___ SUPPLIED RECORDS
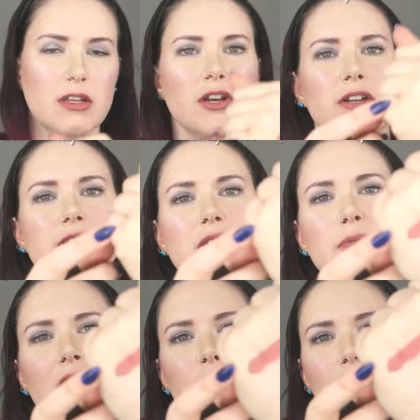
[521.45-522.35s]
here it is in the
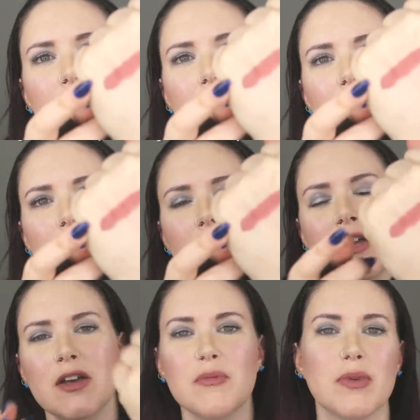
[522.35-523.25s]
back of my
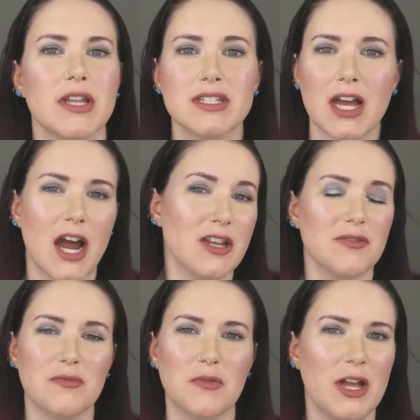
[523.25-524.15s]
hand, but it's kind
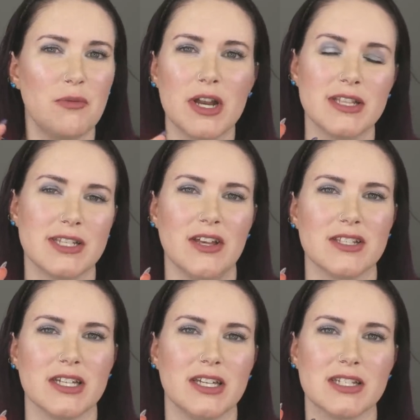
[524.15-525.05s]
of like what it
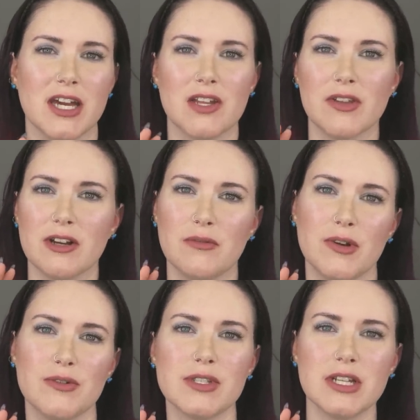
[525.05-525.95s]
sounds like. It's kind of like a
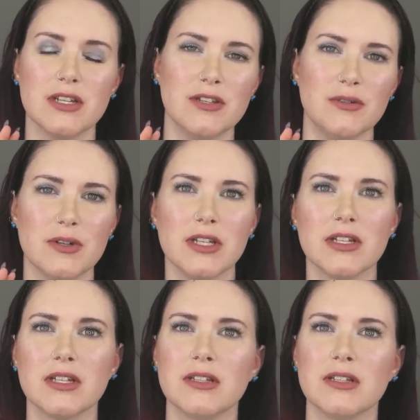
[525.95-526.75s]
rosy nude.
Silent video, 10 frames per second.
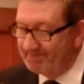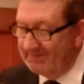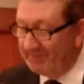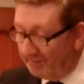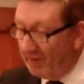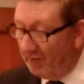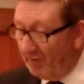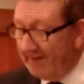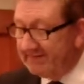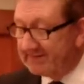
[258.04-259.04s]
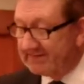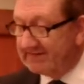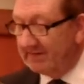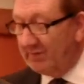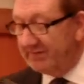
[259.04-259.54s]
The far right are
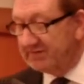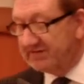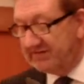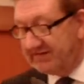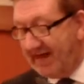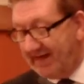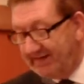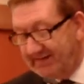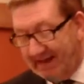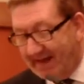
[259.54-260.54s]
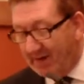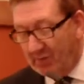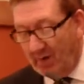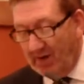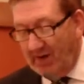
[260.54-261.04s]
still with us today,
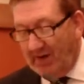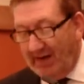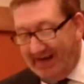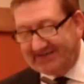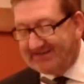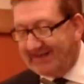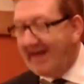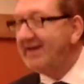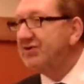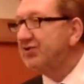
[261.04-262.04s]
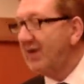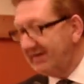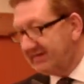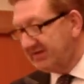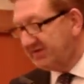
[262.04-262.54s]
now, as then, trying
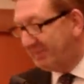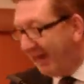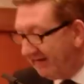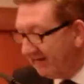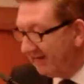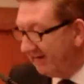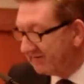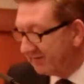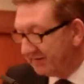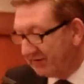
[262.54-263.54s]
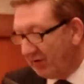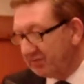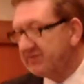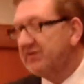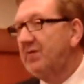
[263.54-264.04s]
to speculate on the
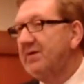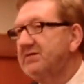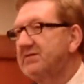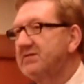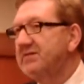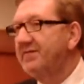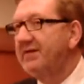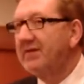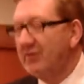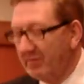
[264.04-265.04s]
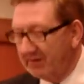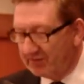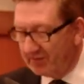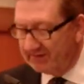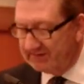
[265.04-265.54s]
consequences of economic
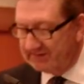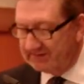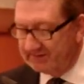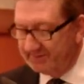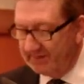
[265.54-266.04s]
crisis.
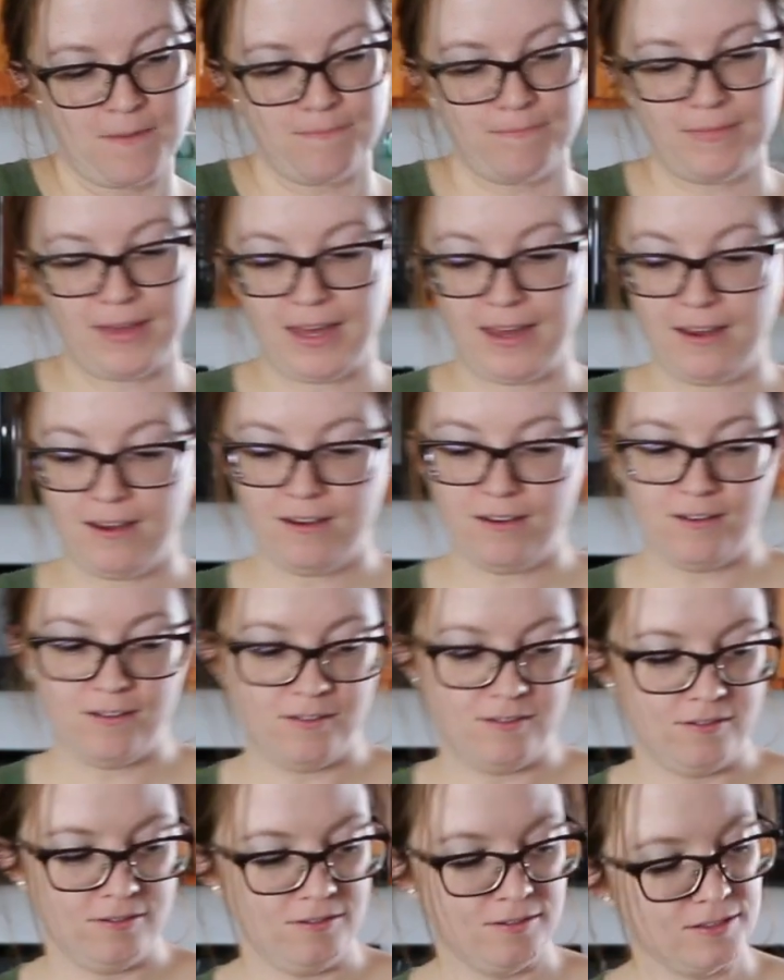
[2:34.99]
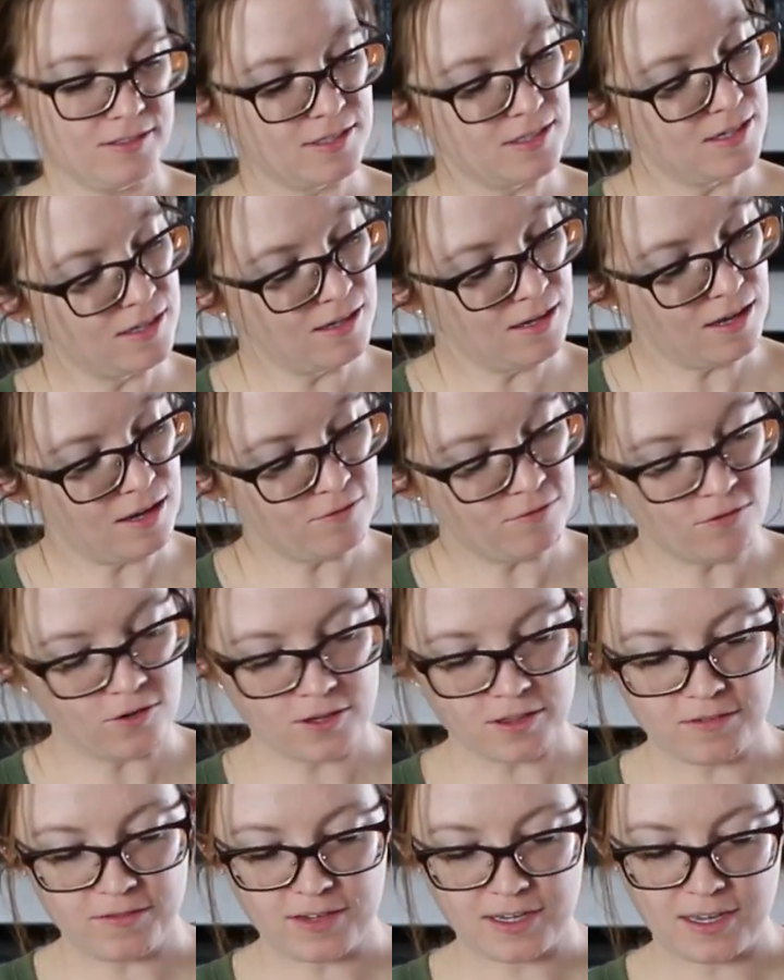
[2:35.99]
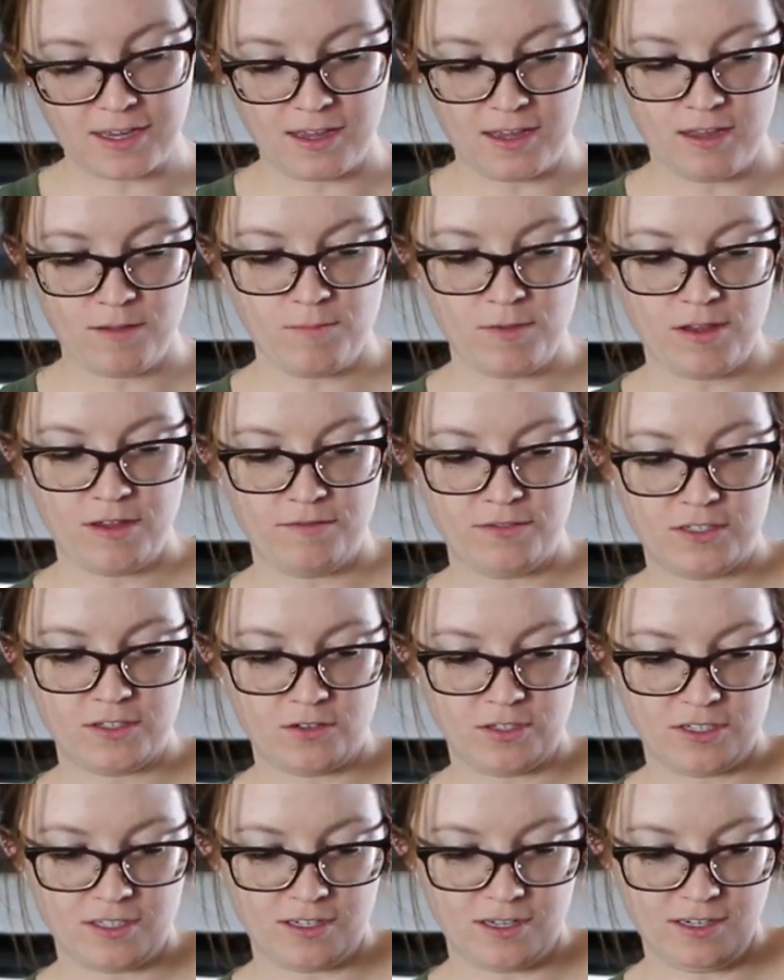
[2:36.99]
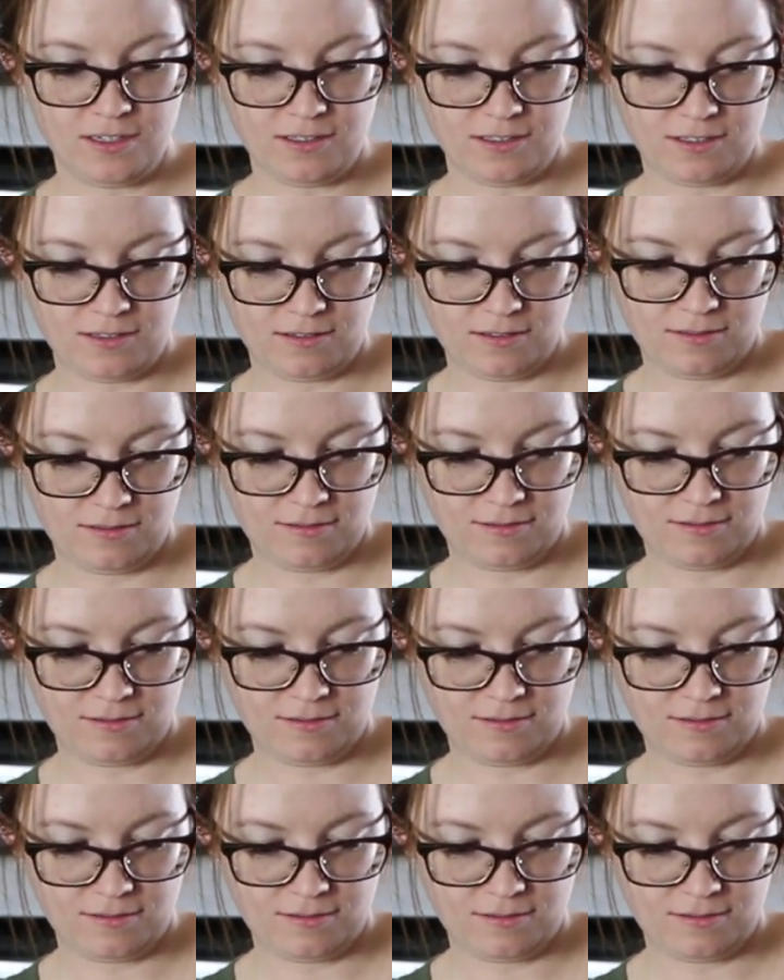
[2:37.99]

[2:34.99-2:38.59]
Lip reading: About a fourth of a cup of soy sauce.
______
WHAT YOU NEED TO DO: Reproduce each entry precisely. Leave the pictures out.

ANSWER AREA:
[521.45-522.35s]
here it is in the
[522.35-523.25s]
back of my
[523.25-524.15s]
hand, but it's kind
[524.15-525.05s]
of like what it
[525.05-525.95s]
sounds like. It's kind of like a
[525.95-526.75s]
rosy nude.
Silent video, 10 frames per second.
[258.04-259.04s]
[259.04-259.54s]
The far right are
[259.54-260.54s]
[260.54-261.04s]
still with us today,
[261.04-262.04s]
[262.04-262.54s]
now, as then, trying
[262.54-263.54s]
[263.54-264.04s]
to speculate on the
[264.04-265.04s]
[265.04-265.54s]
consequences of economic
[265.54-266.04s]
crisis.
[2:34.99]
[2:35.99]
[2:36.99]
[2:37.99]

[2:34.99-2:38.59]
Lip reading: About a fourth of a cup of soy sauce.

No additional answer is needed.